(Recorded data)
--- START ---

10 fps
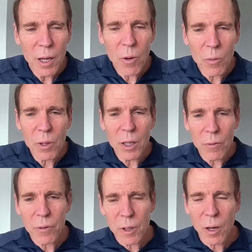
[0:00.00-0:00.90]
I want to really,
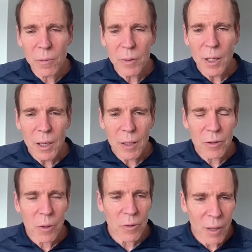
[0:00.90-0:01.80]
you know, it's,
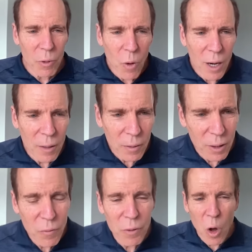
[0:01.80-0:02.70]
so it's, we want to
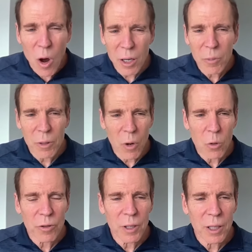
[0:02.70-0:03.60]
live longer, but
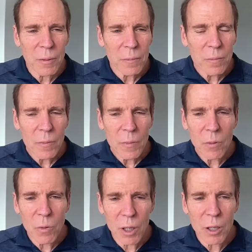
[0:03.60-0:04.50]
mostly
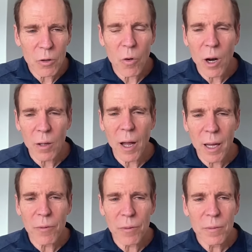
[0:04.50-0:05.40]
really enjoy our
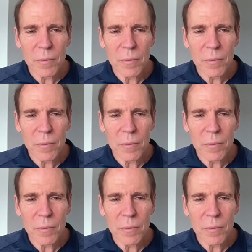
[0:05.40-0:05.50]
life.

--- END ---

_BRIEF_
What you return must match the records letter for letter, except that the pictures stay out.

_SOLVED PROBLEM_
10 fps
[0:00.00-0:00.90]
I want to really,
[0:00.90-0:01.80]
you know, it's,
[0:01.80-0:02.70]
so it's, we want to
[0:02.70-0:03.60]
live longer, but
[0:03.60-0:04.50]
mostly
[0:04.50-0:05.40]
really enjoy our
[0:05.40-0:05.50]
life.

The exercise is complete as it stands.